● **WORK REQUEST**:
Would you copy every record exactly as it stands and drop the pictures?

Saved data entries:
--------------------------------
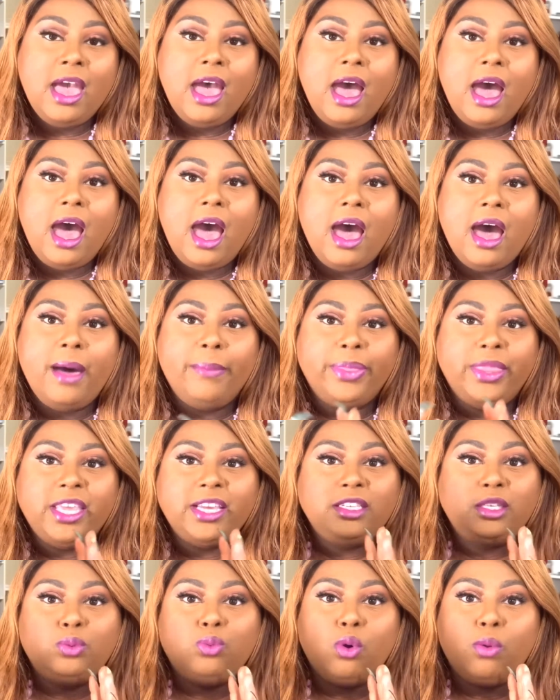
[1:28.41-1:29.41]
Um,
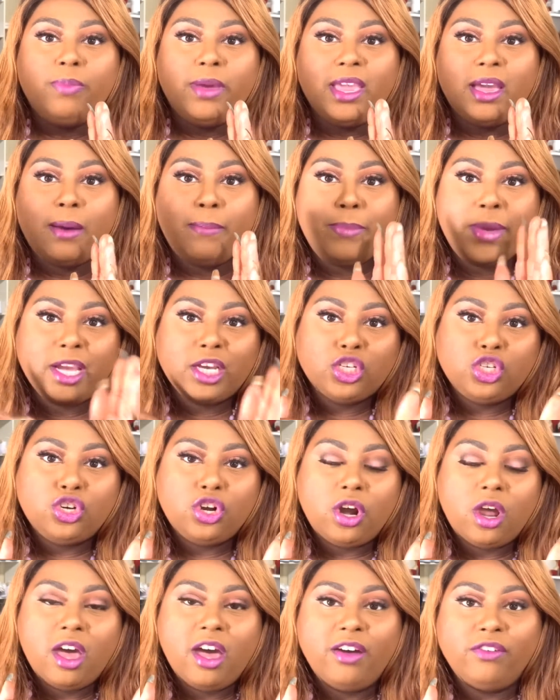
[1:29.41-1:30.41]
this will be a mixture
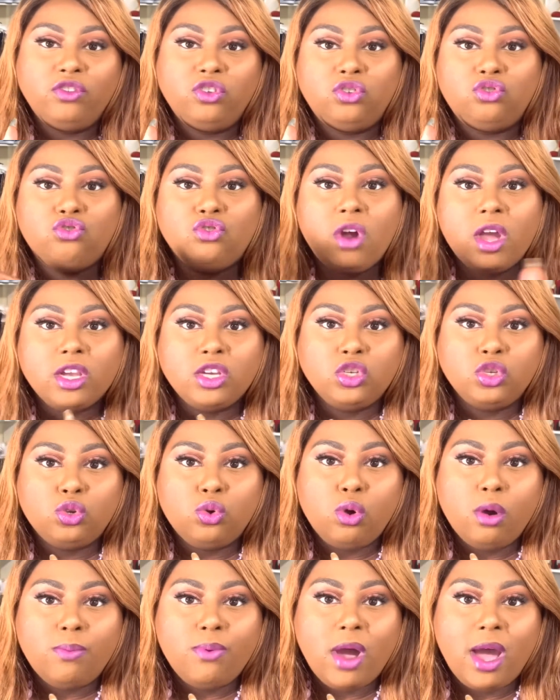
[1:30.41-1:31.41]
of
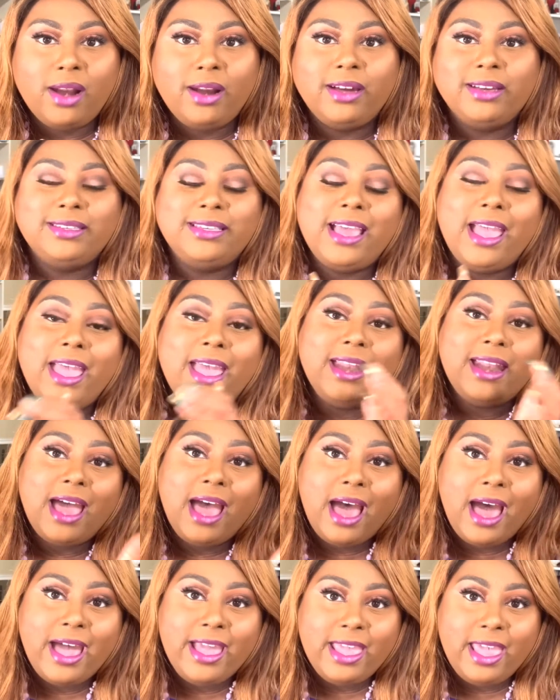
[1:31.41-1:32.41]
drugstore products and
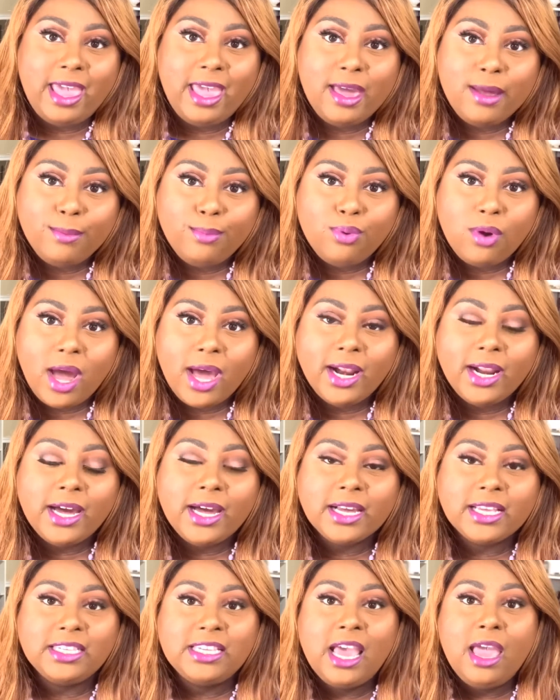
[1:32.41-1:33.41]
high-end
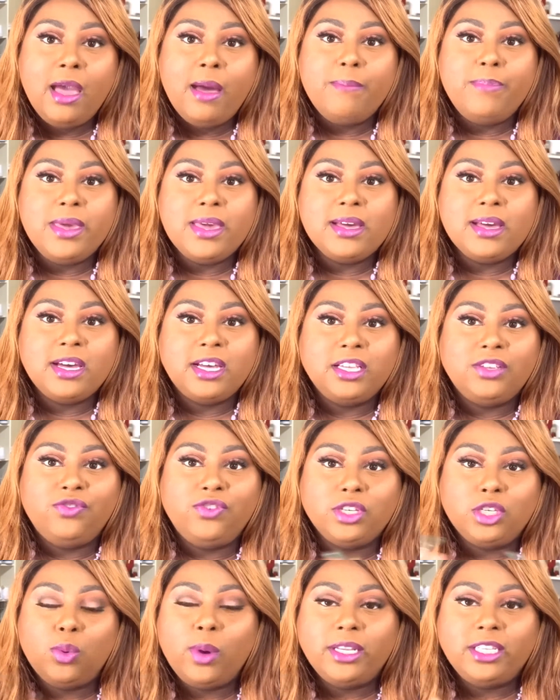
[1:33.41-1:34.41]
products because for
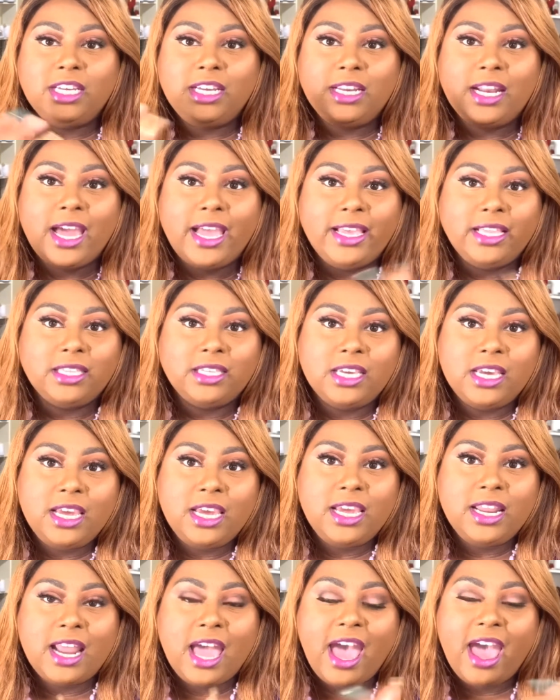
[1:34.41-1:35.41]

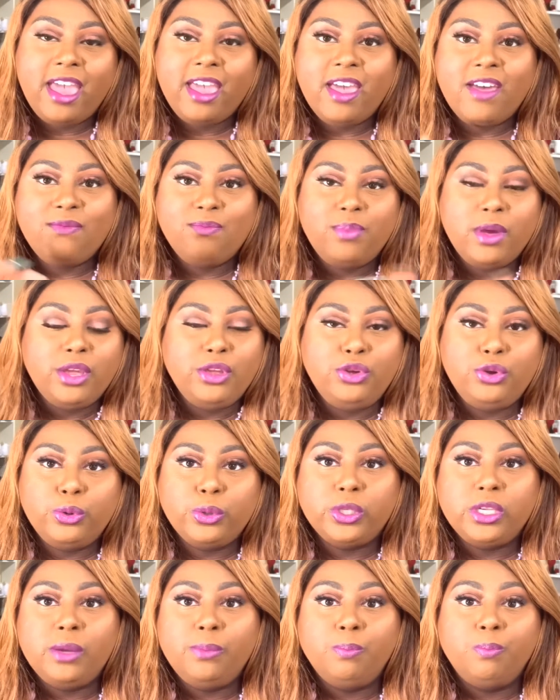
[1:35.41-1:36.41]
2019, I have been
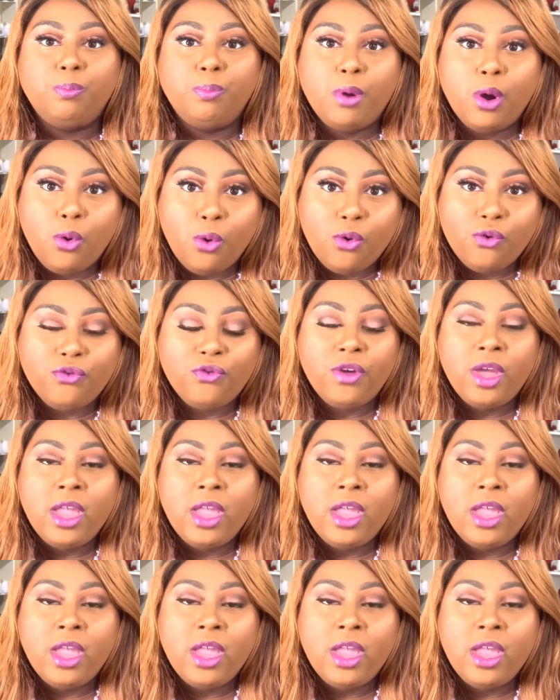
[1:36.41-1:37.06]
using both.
--------------------------------
● **TASK OUTPUT**:
[1:28.41-1:29.41]
Um,
[1:29.41-1:30.41]
this will be a mixture
[1:30.41-1:31.41]
of
[1:31.41-1:32.41]
drugstore products and
[1:32.41-1:33.41]
high-end
[1:33.41-1:34.41]
products because for
[1:34.41-1:35.41]

[1:35.41-1:36.41]
2019, I have been
[1:36.41-1:37.06]
using both.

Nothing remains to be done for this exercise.